» Description of the task: Each entry below should be restated word for word, without any picture it contains.

*-*-*

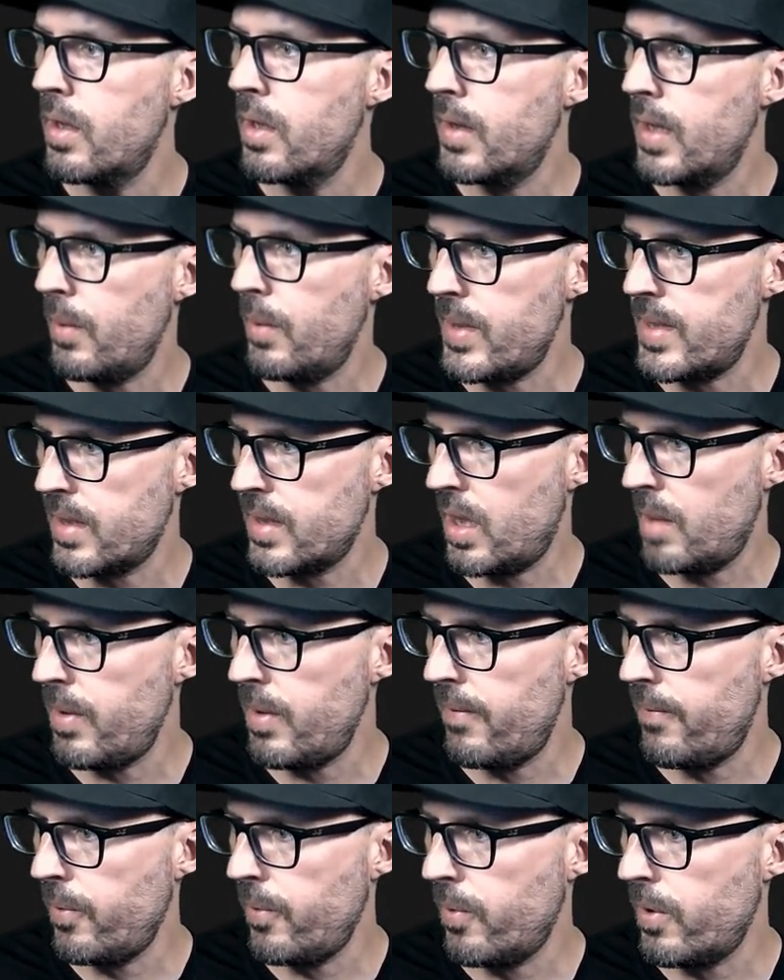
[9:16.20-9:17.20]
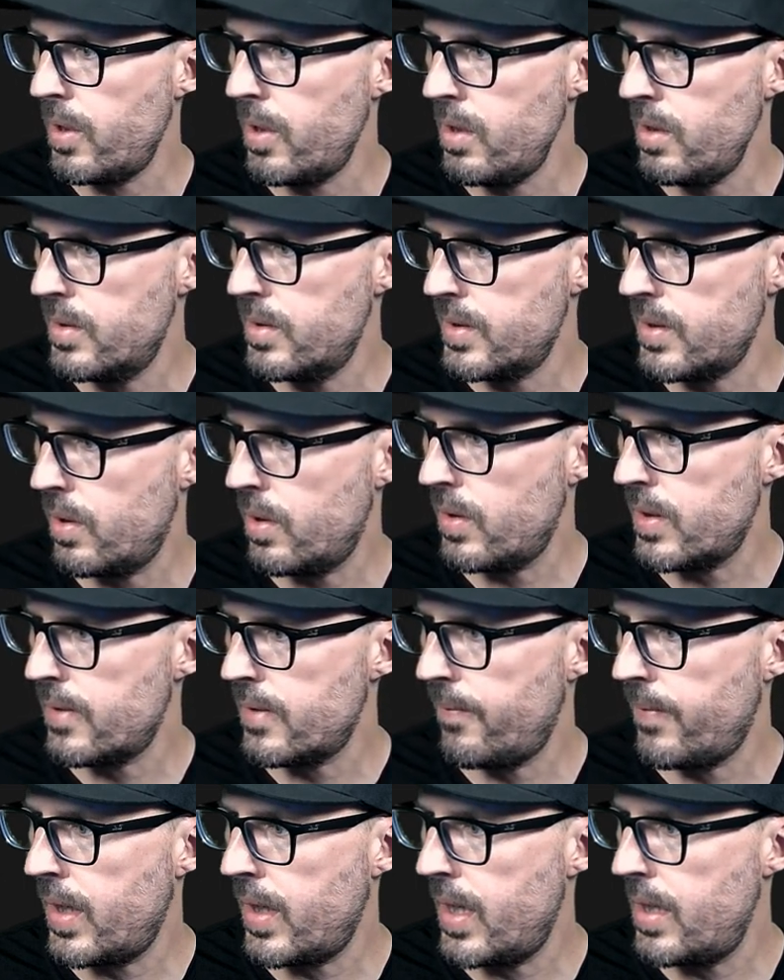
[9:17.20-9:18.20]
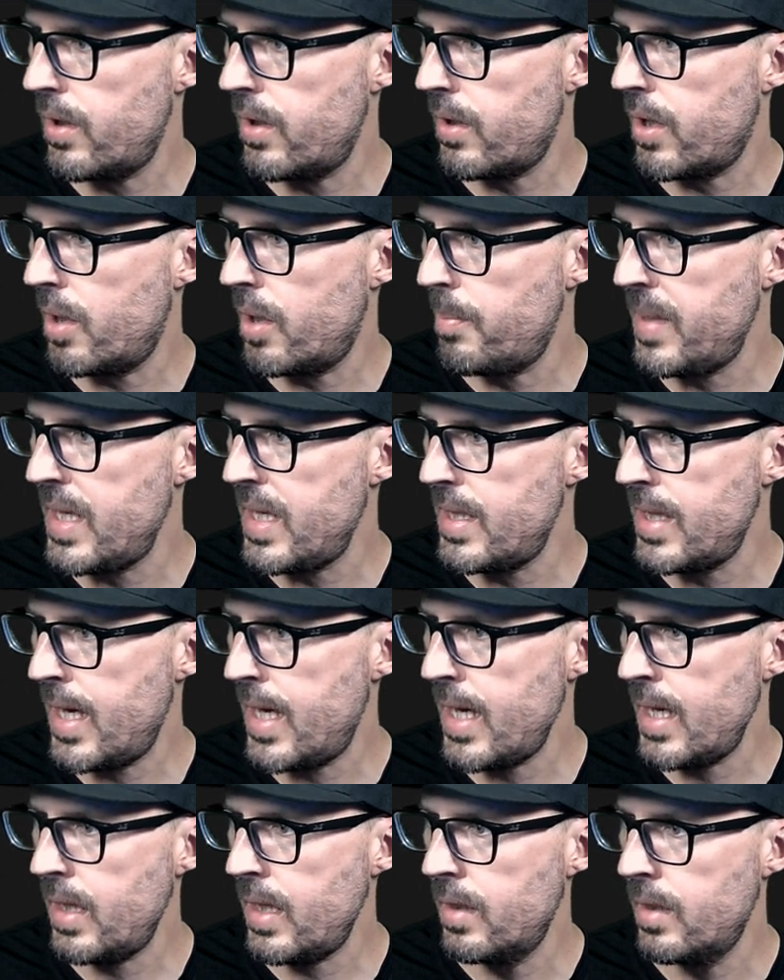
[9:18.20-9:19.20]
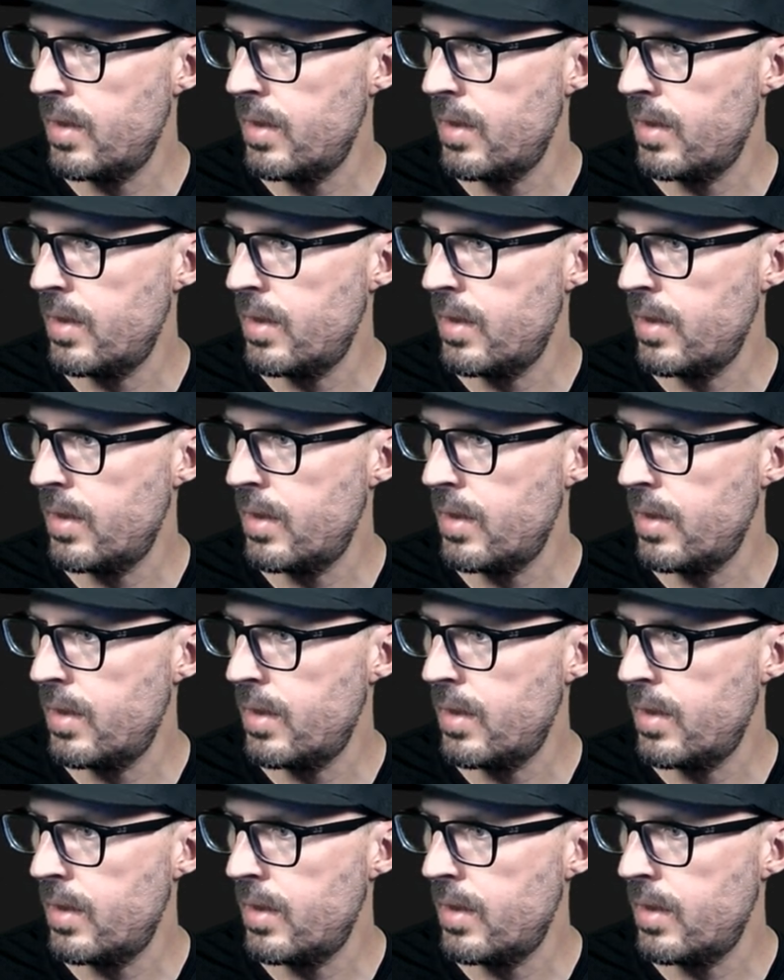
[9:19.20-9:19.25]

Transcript: that we saw before. So let's find our p tag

*-*-*

» Output of the exercise:
[9:16.20-9:17.20]
[9:17.20-9:18.20]
[9:18.20-9:19.20]
[9:19.20-9:19.25]

Transcript: that we saw before. So let's find our p tag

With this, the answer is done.